Thursday, April 5, 2018

State tax ties to federal tax laws, from shared deadlines, income designations, deductions and more

Girl putting together US map puzzle

Tax Day 2018 is almost here. This mid-April deadline, which falls on April 17 this year due to the Emancipation Day federal holiday in Washington, D.C., means that millions of us are in the midst of finishing up our federal tax returns.

Many filers also are doing double tax duty right now. That's because they live in a state that taxes some portion of income.

And most of those income tax collecting states follow the IRS filing calendar.

That means the states' deadlines this year also are April 17.

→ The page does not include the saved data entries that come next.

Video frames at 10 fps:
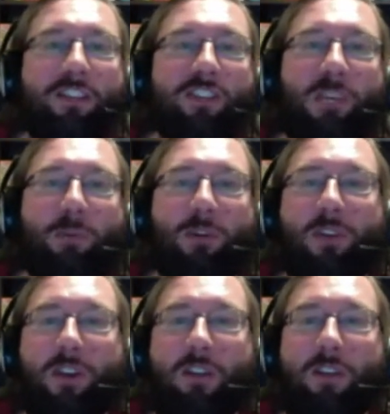seaboard of the
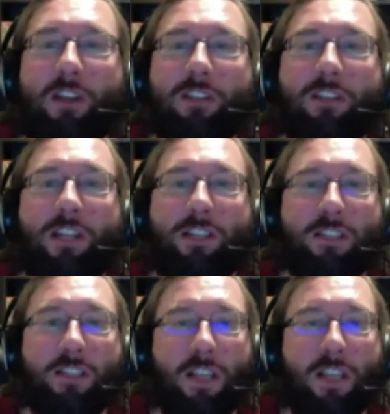United States.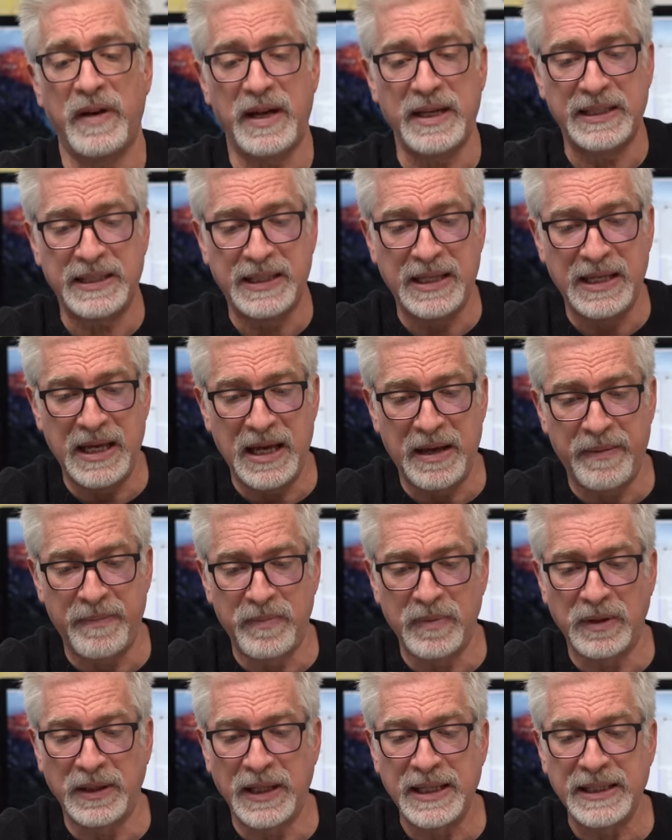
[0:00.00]

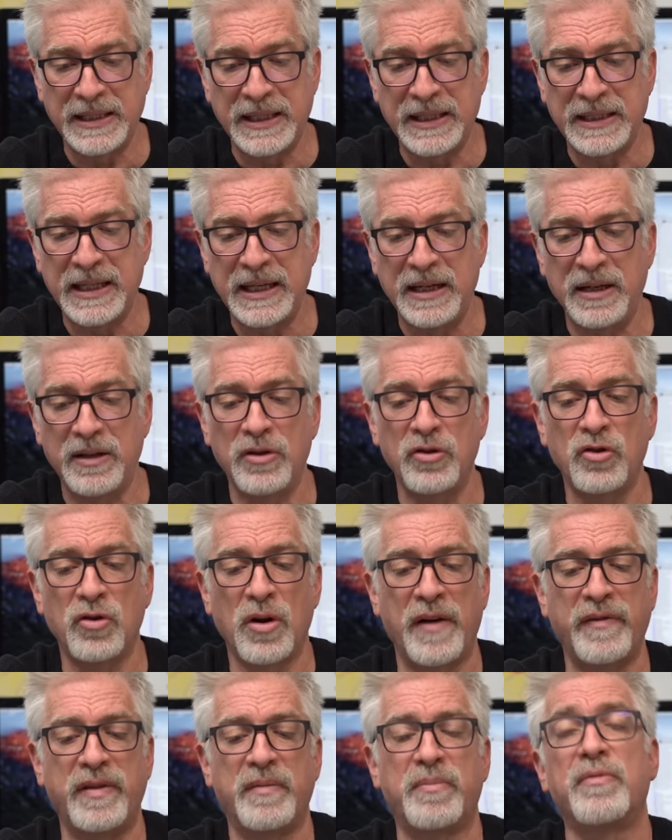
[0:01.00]
STM lenses needed to
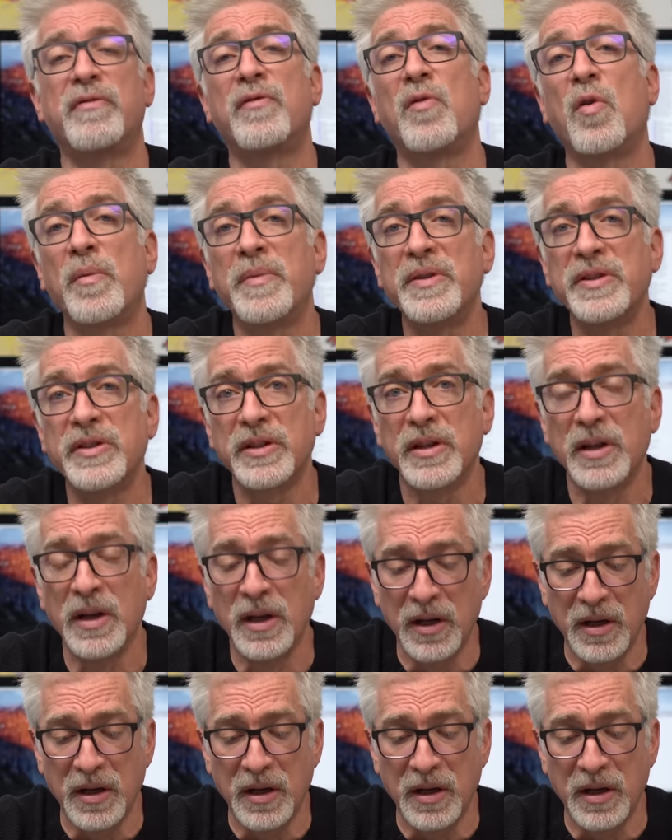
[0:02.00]
drive the performance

No, some or all state taxable income: Here in Texas, the hubby and I don't have to worry about fling a state return. The Lone Star State is one of seven that has no individual income tax at all.

Joining my native Texas in not taxing income are Alaska, Florida, Nevada, South Dakota, Washington and Wyoming.

The other 43 states and Washington, D.C., however, tax at least some portion of residents' earnings.

If you live in New Hampshire or Tennessee, you only have to report interest and dividend income. And in the Volunteer State, the tax on these unearned income types is being phased out. In 2022, Tennessee will become the eighth state without any income tax at all.

But if you call elsewhere home, state and federal tax time is bearing down!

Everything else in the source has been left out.